## Entries taken from a collection

=-=-=

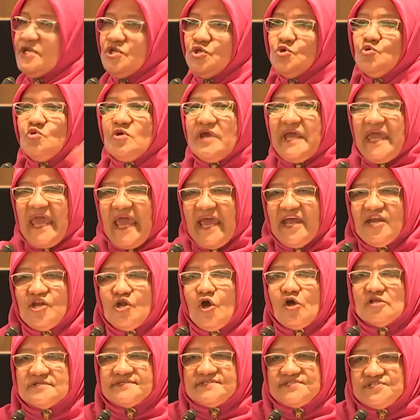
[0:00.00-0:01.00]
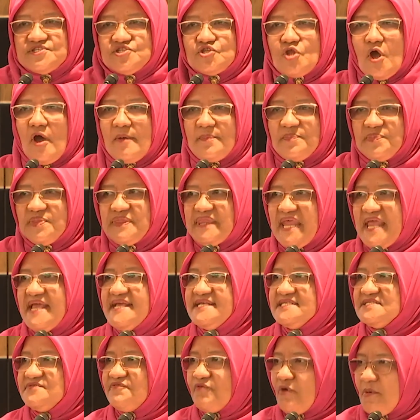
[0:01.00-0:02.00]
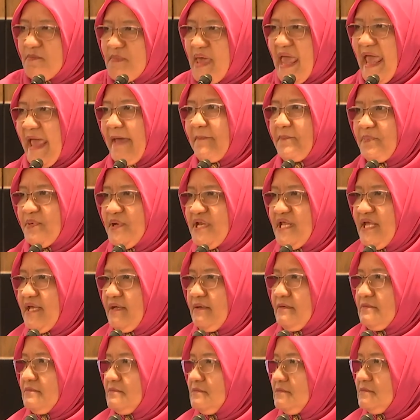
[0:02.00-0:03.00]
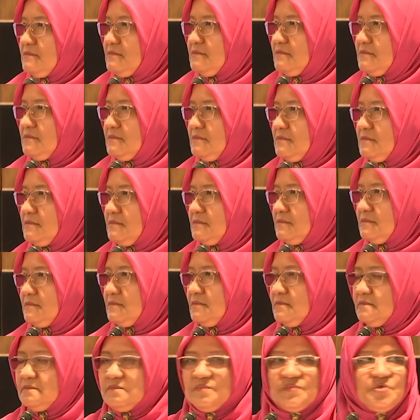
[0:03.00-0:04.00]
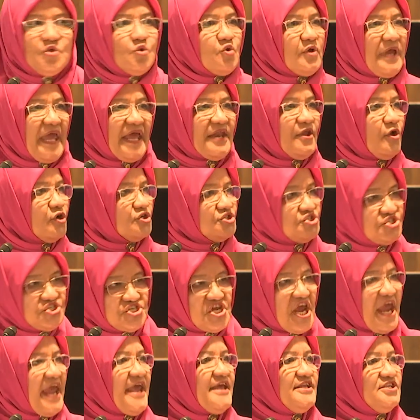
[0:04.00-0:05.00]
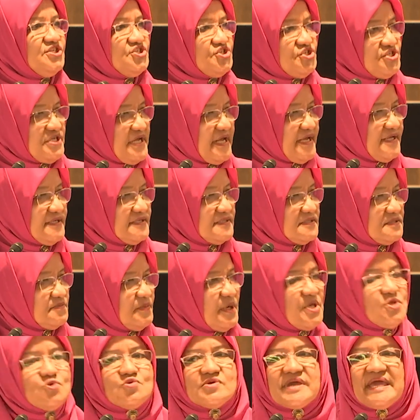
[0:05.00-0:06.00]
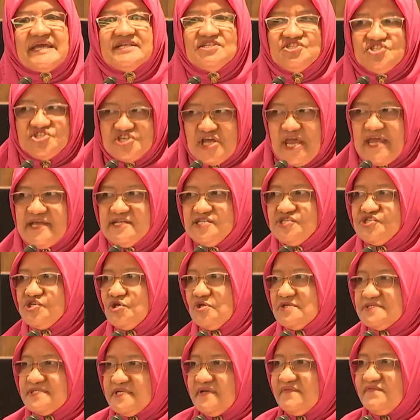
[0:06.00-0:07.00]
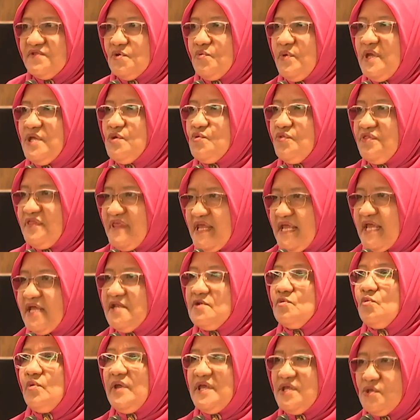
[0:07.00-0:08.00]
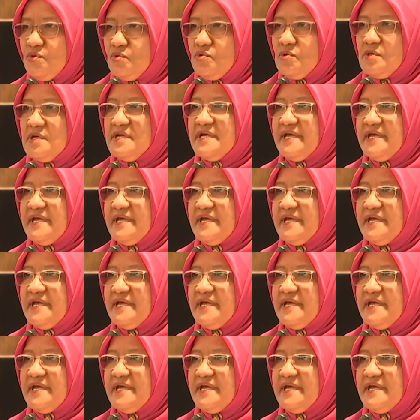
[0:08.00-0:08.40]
You cannot stop things from happening. You cannot change things, but you can change yourself, the way you think and the way you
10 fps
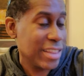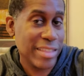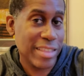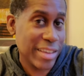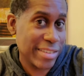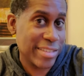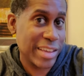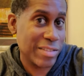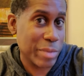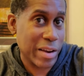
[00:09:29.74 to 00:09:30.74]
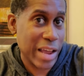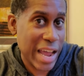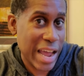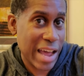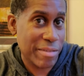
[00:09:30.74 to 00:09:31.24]
this is about
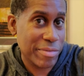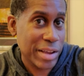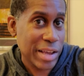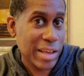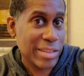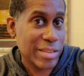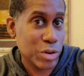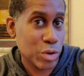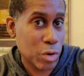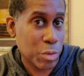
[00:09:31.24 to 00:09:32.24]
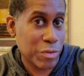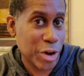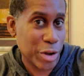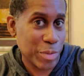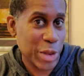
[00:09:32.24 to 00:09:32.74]
half the normal
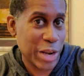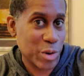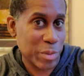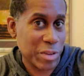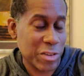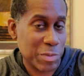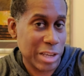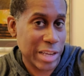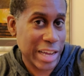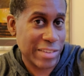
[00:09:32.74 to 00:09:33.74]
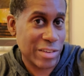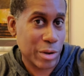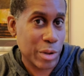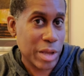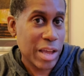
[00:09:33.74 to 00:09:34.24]
volume that I normally speak at.
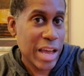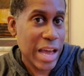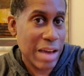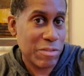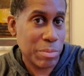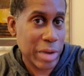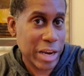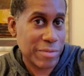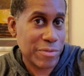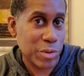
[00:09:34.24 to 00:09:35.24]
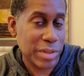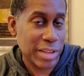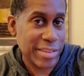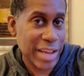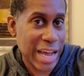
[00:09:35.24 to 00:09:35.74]
So having a microphone
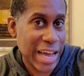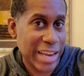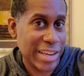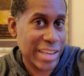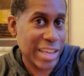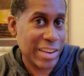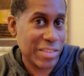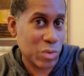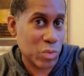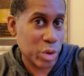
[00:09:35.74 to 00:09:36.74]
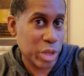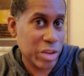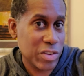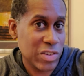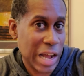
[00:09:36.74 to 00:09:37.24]
this hot, it does a really
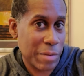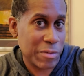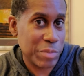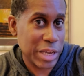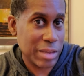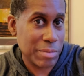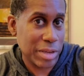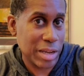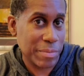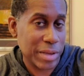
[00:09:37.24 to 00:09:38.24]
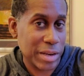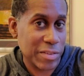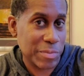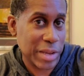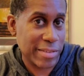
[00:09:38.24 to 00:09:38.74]
good job of picking me up in a
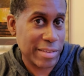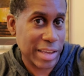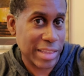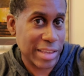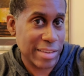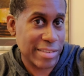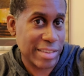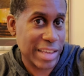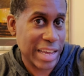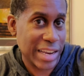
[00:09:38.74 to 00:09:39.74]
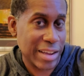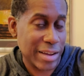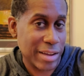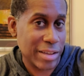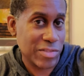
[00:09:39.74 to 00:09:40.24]
space like this that
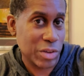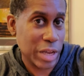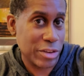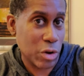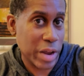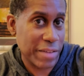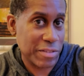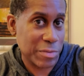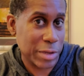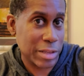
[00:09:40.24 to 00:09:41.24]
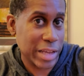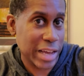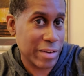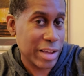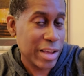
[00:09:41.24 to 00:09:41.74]
uh, so I don't have to speak
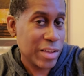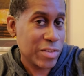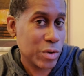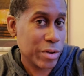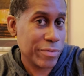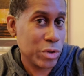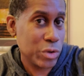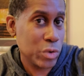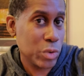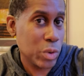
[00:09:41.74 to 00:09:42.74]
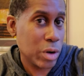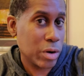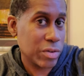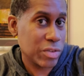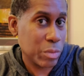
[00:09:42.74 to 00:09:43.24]
loud. So if you
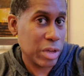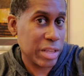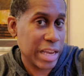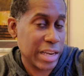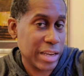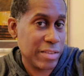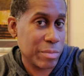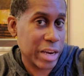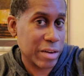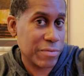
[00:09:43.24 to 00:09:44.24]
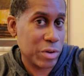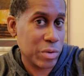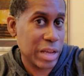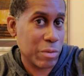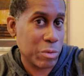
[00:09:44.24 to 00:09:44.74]
are someone that needs a
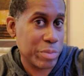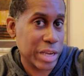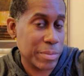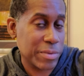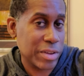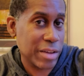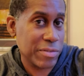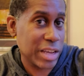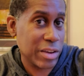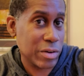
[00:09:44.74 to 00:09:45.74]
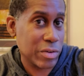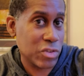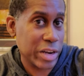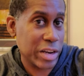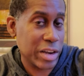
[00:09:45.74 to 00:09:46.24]
microphone that will pick up stuff, say you're
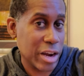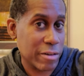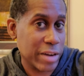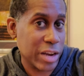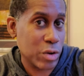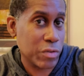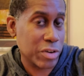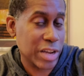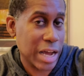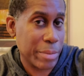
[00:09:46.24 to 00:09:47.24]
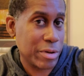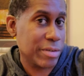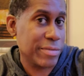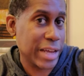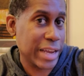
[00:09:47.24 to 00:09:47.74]
trying to narrate over top
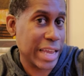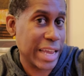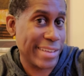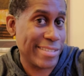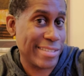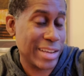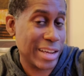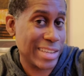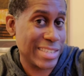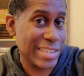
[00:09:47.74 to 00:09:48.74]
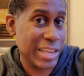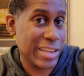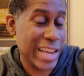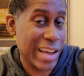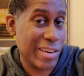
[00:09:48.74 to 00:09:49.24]
of like a uh, city
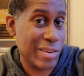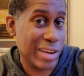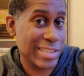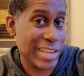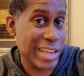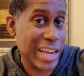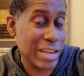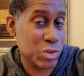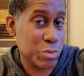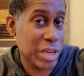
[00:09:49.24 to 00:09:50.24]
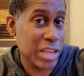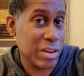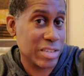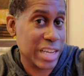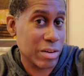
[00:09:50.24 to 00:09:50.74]
town, uh, city council meeting
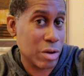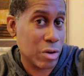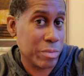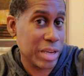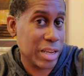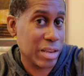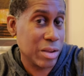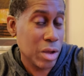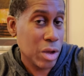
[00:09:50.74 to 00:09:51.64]
or town hall meeting,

=-=-=

## EXERCISE PROMPT
Every line from the one containing "[00:09:36.74 to 00:09:37.24]" to the final line of the records must be transcribed exactly, both ends included, with the pictures left out.

## SOLVED EXERCISE
[00:09:36.74 to 00:09:37.24]
this hot, it does a really
[00:09:37.24 to 00:09:38.24]
[00:09:38.24 to 00:09:38.74]
good job of picking me up in a
[00:09:38.74 to 00:09:39.74]
[00:09:39.74 to 00:09:40.24]
space like this that
[00:09:40.24 to 00:09:41.24]
[00:09:41.24 to 00:09:41.74]
uh, so I don't have to speak
[00:09:41.74 to 00:09:42.74]
[00:09:42.74 to 00:09:43.24]
loud. So if you
[00:09:43.24 to 00:09:44.24]
[00:09:44.24 to 00:09:44.74]
are someone that needs a
[00:09:44.74 to 00:09:45.74]
[00:09:45.74 to 00:09:46.24]
microphone that will pick up stuff, say you're
[00:09:46.24 to 00:09:47.24]
[00:09:47.24 to 00:09:47.74]
trying to narrate over top
[00:09:47.74 to 00:09:48.74]
[00:09:48.74 to 00:09:49.24]
of like a uh, city
[00:09:49.24 to 00:09:50.24]
[00:09:50.24 to 00:09:50.74]
town, uh, city council meeting
[00:09:50.74 to 00:09:51.64]
or town hall meeting,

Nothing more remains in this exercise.